Cela nécessite des analyses sophistiquées et à grande échelle des mutations qui génèrent des néoantigènes potentiels, de l’échafaudage moléculaire (appelé molécules HLA) qui les présente aux lymphocytes T et des caractéristiques moléculaires qui permettent la reconnaissance par les récepteurs des lymphocytes T. Bassani-Sternberg fait partie des pionniers de ce domaine, un mariage de haute technologie d'analyse biochimique et informatique à grande échelle connu sous le nom d'« immunopeptidomique ».
La conception d'immunothérapies personnalisées est également facilitée par l'analyse génomique de la tumeur et des cellules sanguines qui représentent le génome sain du patient, l'analyse à grande échelle de l'expression des gènes connue sous le nom de « transcriptomique » ainsi que l'analyse sensible de la appelé immunopeptidome avec spectrométrie de masse. Cependant, jusqu'à présent, ces technologies puissantes n'ont jamais été intégrées dans un pipeline informatique unique pour prédire quels néoantigènes identifiés dans les tumeurs d'un patient devraient être utilisés comme vaccins ou autrement exploités pour des immunothérapies personnalisées.
Au-delà de cela, les néoantigènes ne sont pas le seul type d’antigène disponible pour le ciblage immunothérapeutique. Les cellules cancéreuses expriment également par erreur sous forme de protéines des fragments d'ADN habituellement non codants, des gènes normalement exprimés uniquement au cours du développement, d'autres produits géniques exprimés de manière aberrante et des antigènes viraux, dans les cas de tumeurs d'origine virale, qui peuvent tous provoquer une attaque immunitaire.

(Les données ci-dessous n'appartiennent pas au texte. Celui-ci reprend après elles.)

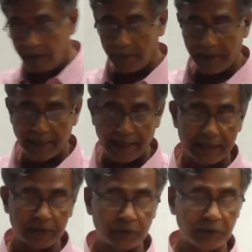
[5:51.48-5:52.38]
beta
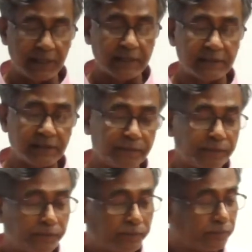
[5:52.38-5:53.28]
galactosidase.
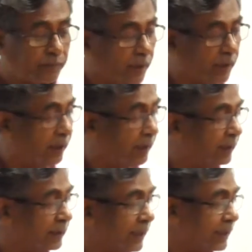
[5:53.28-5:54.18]

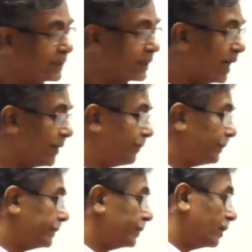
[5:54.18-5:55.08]
That enzyme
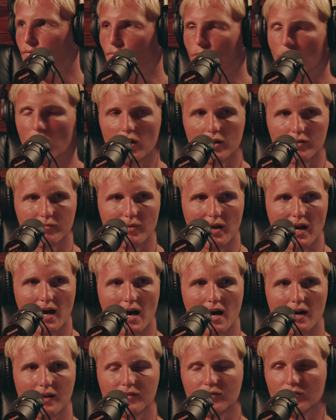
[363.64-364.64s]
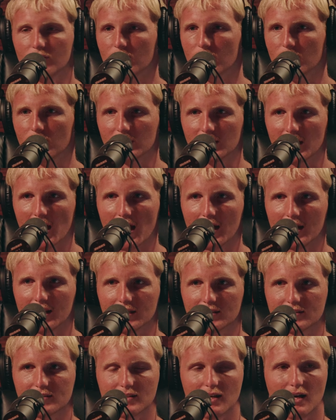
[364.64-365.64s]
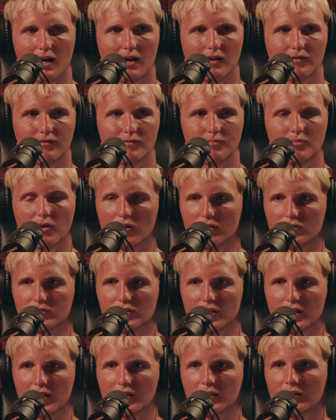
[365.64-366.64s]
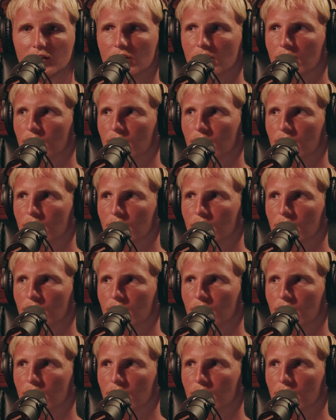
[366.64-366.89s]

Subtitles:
word of mouth or organic stuff posting,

« NeoDisc peut détecter tous ces types distincts d'antigènes spécifiques d'une tumeur ainsi que les néoantigènes, appliquer l'apprentissage automatique et des algorithmes basés sur des règles pour donner la priorité à ceux les plus susceptibles de provoquer une réponse des lymphocytes T, puis utiliser ces informations pour concevoir un vaccin personnalisé contre le cancer pour le patient concerné », a déclaré Huber.
NeoDisc classe en outre les antigènes potentiels qu'il détecte et génère des visualisations de l'hétérogénéité des cellules cancéreuses au sein des tumeurs.
« Notamment, NeoDisc peut également détecter des défauts potentiels dans la machinerie de présentation des antigènes, alertant les concepteurs de vaccins et les cliniciens d'un mécanisme clé d'évasion immunitaire dans les tumeurs qui peut compromettre l'efficacité de l'immunothérapie », a déclaré Bassani-Sternberg. « Cela peut les aider à sélectionner des patients pour des études cliniques susceptibles de bénéficier d'une immunothérapie personnalisée, une capacité qui est également d'une grande importance pour optimiser les soins aux patients. »
Les chercheurs montrent en outre dans leur étude que NeoDisc fournit une sélection plus précise d’antigènes cancéreux efficaces pour les vaccins et les thérapies cellulaires adoptives que les autres outils informatiques actuellement utilisés à cette fin.
Pour améliorer encore la précision de NeoDisc, les chercheurs continueront à lui fournir des données obtenues à partir d'une variété de tumeurs et intégreront des algorithmes d'apprentissage automatique supplémentaires à la suite logicielle pour faire progresser sa formation et améliorer sa précision prédictive.